C'est étrange, en vérité, cette "orgia perpetua". Je collectionne véritablement les minutes, comme des "choses qui arrivent", j'aime sans y penser, j'aime comme certains vivent une vie entière, les pieds nus sur le carrelage de la cuisine, dans ton sweat-shirt.

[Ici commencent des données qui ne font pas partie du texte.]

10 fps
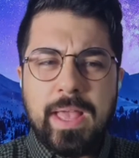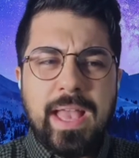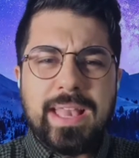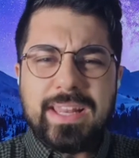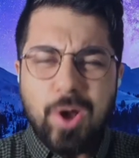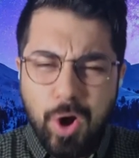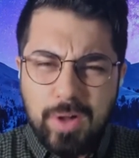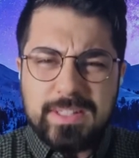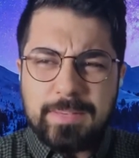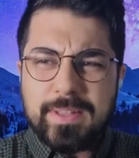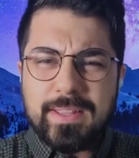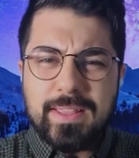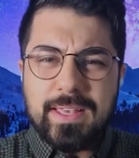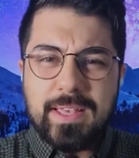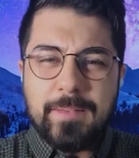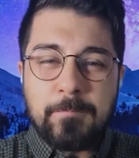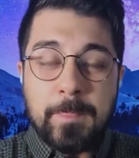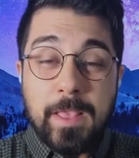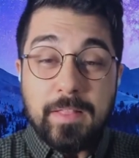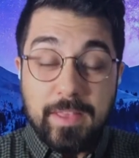And ultimately,
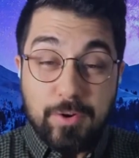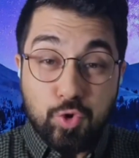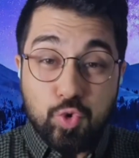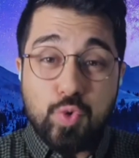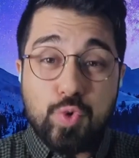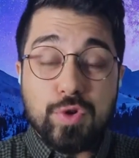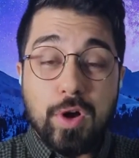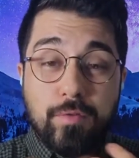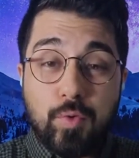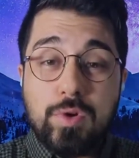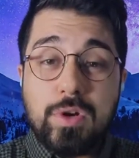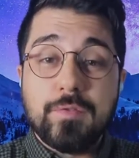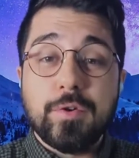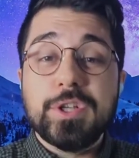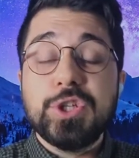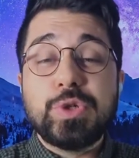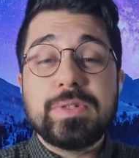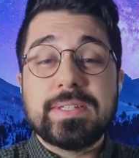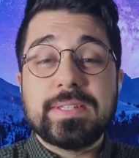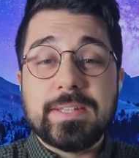The root of all of our issues
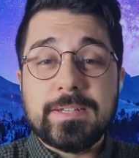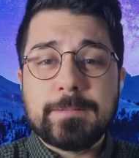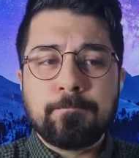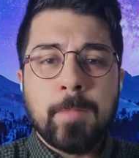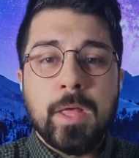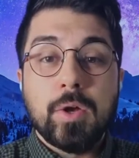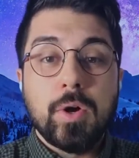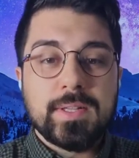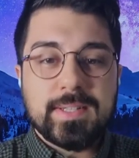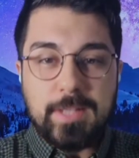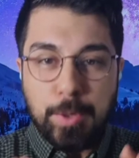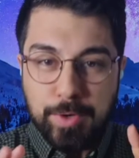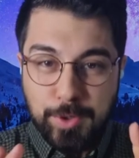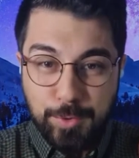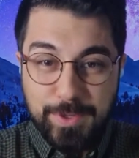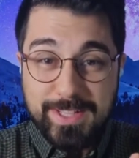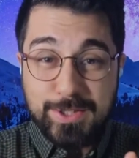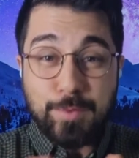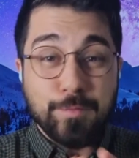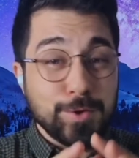is this. God said, I want to create
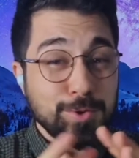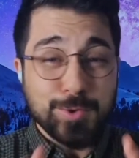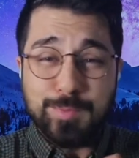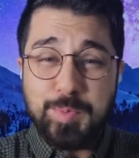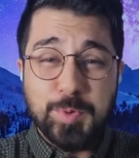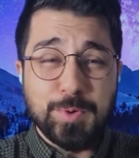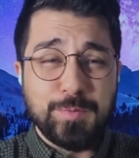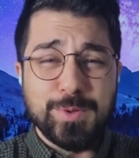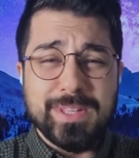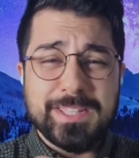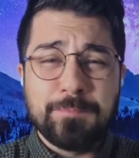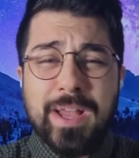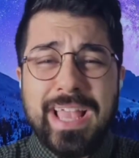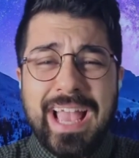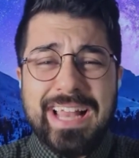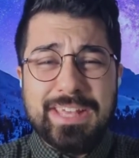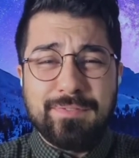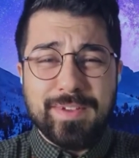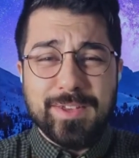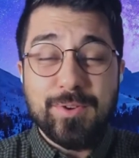something so beautiful. It's my
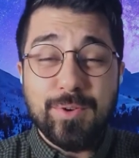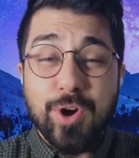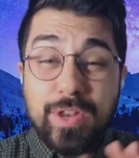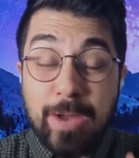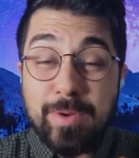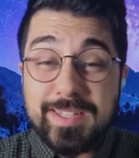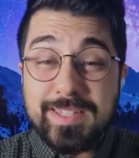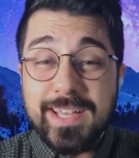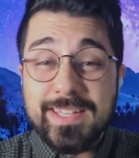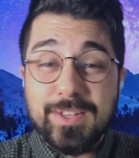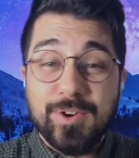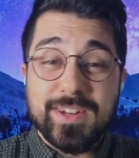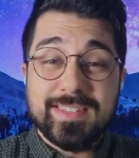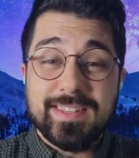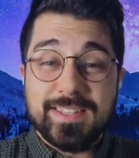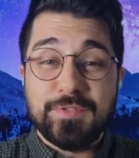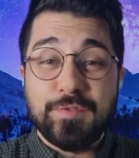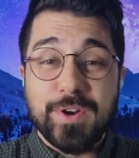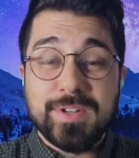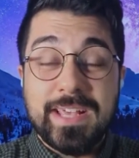Khalifa. You know God, how excited God is in this
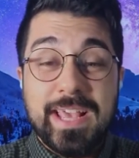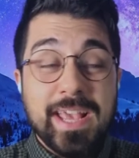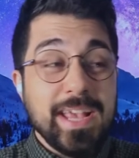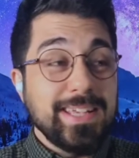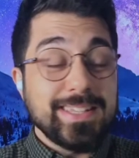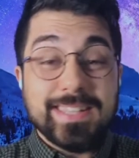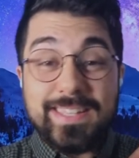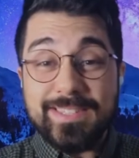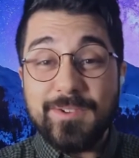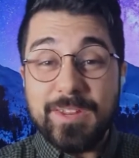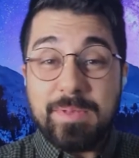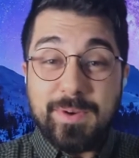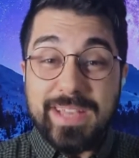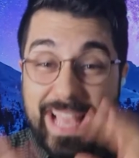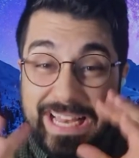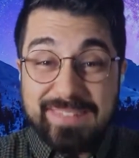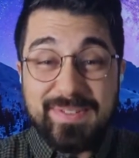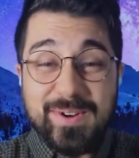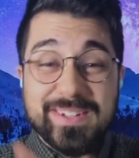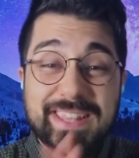verse? He says, this is going to be my Khalifa
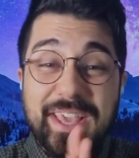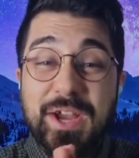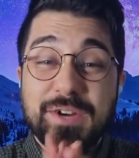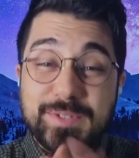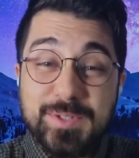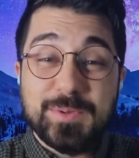on the earth.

Il y faudrait certainement une fenêtre pour regarder la neige tomber, une tasse de thé fumant à la main. Je te ressens, chaque seconde: tu me déchires et tu me fais renaître, en n'oubliant jamais cette deuxième partie.

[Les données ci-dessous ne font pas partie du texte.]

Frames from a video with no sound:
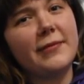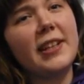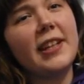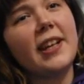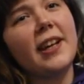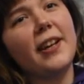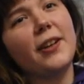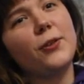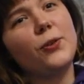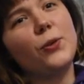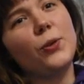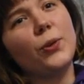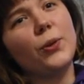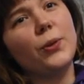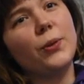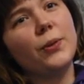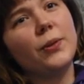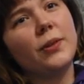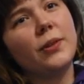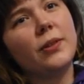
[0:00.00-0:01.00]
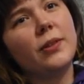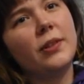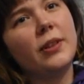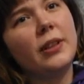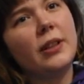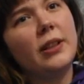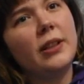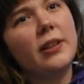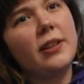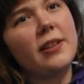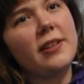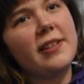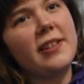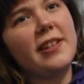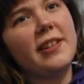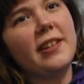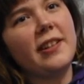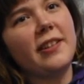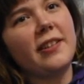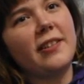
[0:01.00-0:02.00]
Yeah, true. Because
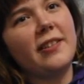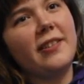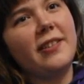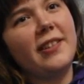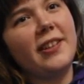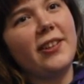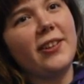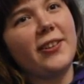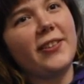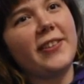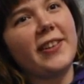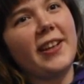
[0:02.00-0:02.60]
he got.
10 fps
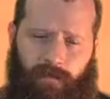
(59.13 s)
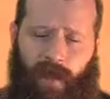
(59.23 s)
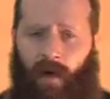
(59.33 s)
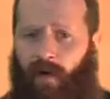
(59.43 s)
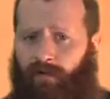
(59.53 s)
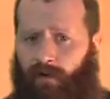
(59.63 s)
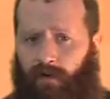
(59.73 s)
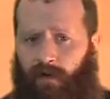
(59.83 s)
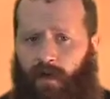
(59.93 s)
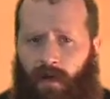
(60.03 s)

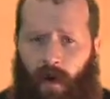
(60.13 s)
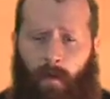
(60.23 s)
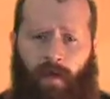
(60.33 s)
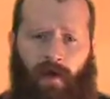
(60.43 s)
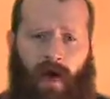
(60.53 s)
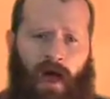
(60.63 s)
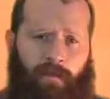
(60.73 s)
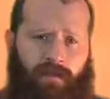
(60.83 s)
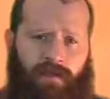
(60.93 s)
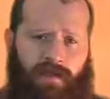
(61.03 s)
However, upon the high
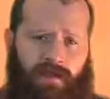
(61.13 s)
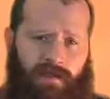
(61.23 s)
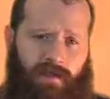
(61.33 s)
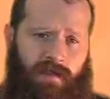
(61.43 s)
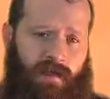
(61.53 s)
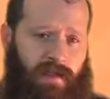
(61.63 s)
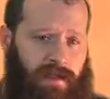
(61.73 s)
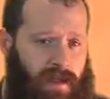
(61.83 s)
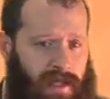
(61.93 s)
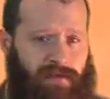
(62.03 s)
priest's
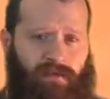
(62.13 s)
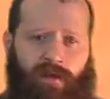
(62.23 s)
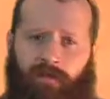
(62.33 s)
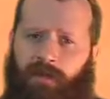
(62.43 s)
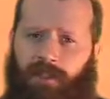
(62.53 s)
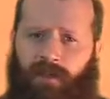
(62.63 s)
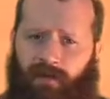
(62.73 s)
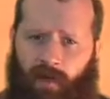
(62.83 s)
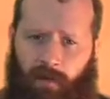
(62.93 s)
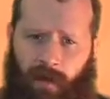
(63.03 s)
successful completion of
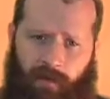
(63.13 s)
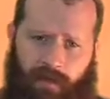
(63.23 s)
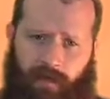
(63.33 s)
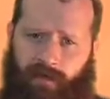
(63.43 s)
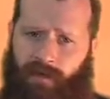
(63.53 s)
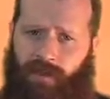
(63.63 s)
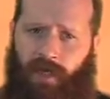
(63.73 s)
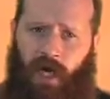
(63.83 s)
the Yom Kippur service,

Parfois, je me retourne et contemple mon ancien monde , celui où j'aimais avec fracas. Peut-être aime-t-il encore comme ça, les nuit sans lune, les bois humides, la pluie qui tomberait sur un Paris épais. Ces amours qu'on ne peut pas toucher, ni sentir, ces amours dont on ne fait que parler et qui nous rendent éloquents. Je me souviens être restée accrochée à ces mêmes mots, lorsqu'il s'éclipsait. Les mots s'enfuient inévitablement avec l'autre, et ne reste que la douleur d'être aussi incomplet qu'au départ.
Ne pas se résigner. S'inventer à nouveau, sans relâche.